В то время, когда Толстой ухаживал за ее сестрой, Таня переживала детскую влюбленность в своего кузена Александра Кузминского. Описание первого поцелуя Наташи и Бориса Друбецкого основано на признании, которое она сделала Толстому. Ее последующие любовные приключения давали все новый материал для «Войны и мира» прямо по ходу работы Толстого над романом.

В 1863 году в Петербурге она познакомилась с Анатолем Шостаком, имевшим репутацию записного соблазнителя. Анатоль приехал к Тане в Ясную Поляну, где после их скандального свидания в лесу Софья и Лев, по существу, выгнали его из дома. Как написала в своих воспоминаниях Татьяна Андреевна, в следующий раз она встретилась с Анатолем только через двадцать лет. В то же время в письмах Софьи к мужу говорится, что Анатоль вновь приехал в Ясную Поляну и флиртовал с Таней уже после того, как ее захватило следующее увлечение, имевшее гораздо более драматичные последствия.

Единственный оставшийся в живых брат Толстого Сергей жил неподалеку от Ясной Поляны. Не обладая ни литературным даром, ни духовным беспокойством, свойственными его младшему брату, он имел столь же необузданный характер. И – в отличие от Льва – был хорош собой. Ко времени своего знакомства с Берсами он почти пятнадцать лет жил в гражданском браке и имел детей с цыганкой Марией Шишкиной. Увидев обеих сестер, Сергей удивился, что брат выбрал Соню, а не Таню. Он влюбился в свояченицу и сумел покорить ее сердце. Возможно, его задачу облегчило миметическое желание Татьяны войти в семью Толстых.

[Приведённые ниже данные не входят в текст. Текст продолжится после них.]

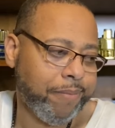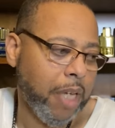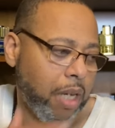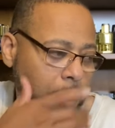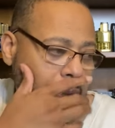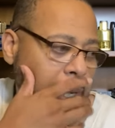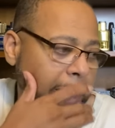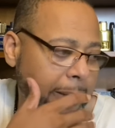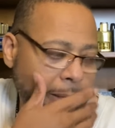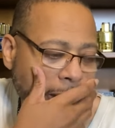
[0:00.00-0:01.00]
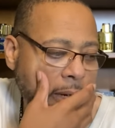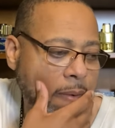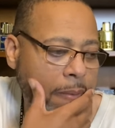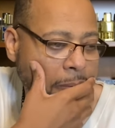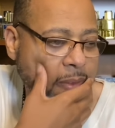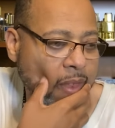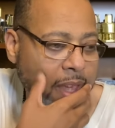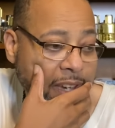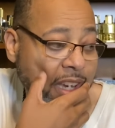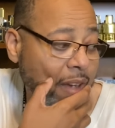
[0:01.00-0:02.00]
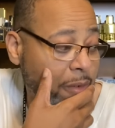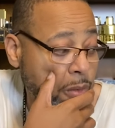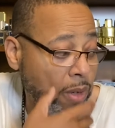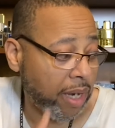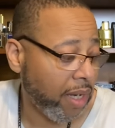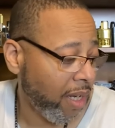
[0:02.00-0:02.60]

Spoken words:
I know what I did now. I gave it away.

Сергей, однако, колебался, разрываясь между новой страстью и прежней семьей. Он умолял Таню не отвергать его, назначал сроки, когда примет окончательное решение, – и нарушал их, обещал приехать для решающего объяснения – и не появлялся. Доведенная до отчаяния, Таня приняла яд, но, к счастью, быстро раскаялась, призналась родным, и ее удалось спасти. Казалось, катастрофа разрубила узел, но, встретив Таню в Ясной Поляне летом 1865 года, Сергей вновь подпал под ее обаяние и сделал ей предложение, которое было принято. По церковным законам браки между свойственниками запрещались, поэтому они намеревались обвенчаться тайно, а позже легализовать брак с помощью связей Льва при дворе.

Эти планы рухнули в течение двух недель. Несмотря на сделанное им предложение руки и сердца, Сергей так и не мог решить, на ком ему следует жениться. Он то рассказывал, что почувствовал себя неспособным оставить Машу, когда случайно подглядел за ее уединенной молитвой, то жаловался, что Машины родители шантажируют его, угрожая донести о его незаконном браке. Вполне вероятно, что правдой было и то и другое. Униженная и негодующая Татьяна написала ему письмо, в котором освободила его от всех данных ей обязательств. В конце концов она вполне осознала, какую роль играла в этой истории, и была охвачена раскаянием и стыдом. Больше года после этого врачи опасались за ее здоровье.

Не будучи в состоянии находиться ни дома, ни в Ясной Поляне, Таня медленно выздоравливала в имении Дмитрия Дьякова, старого друга Толстого, который в юношеские годы служил для него образцом comme il faut и даже предметом отчасти гомоэротического поклонения. Чары Татьяны подействовали и на него. Однажды в ответ на ее отчаянные самообвинения он сказал, что, будь он «свободен и молод», «считал бы за счастье быть ее мужем»[24]. Вскоре жена Дьякова умерла, и он действительно сделал Татьяне предложение.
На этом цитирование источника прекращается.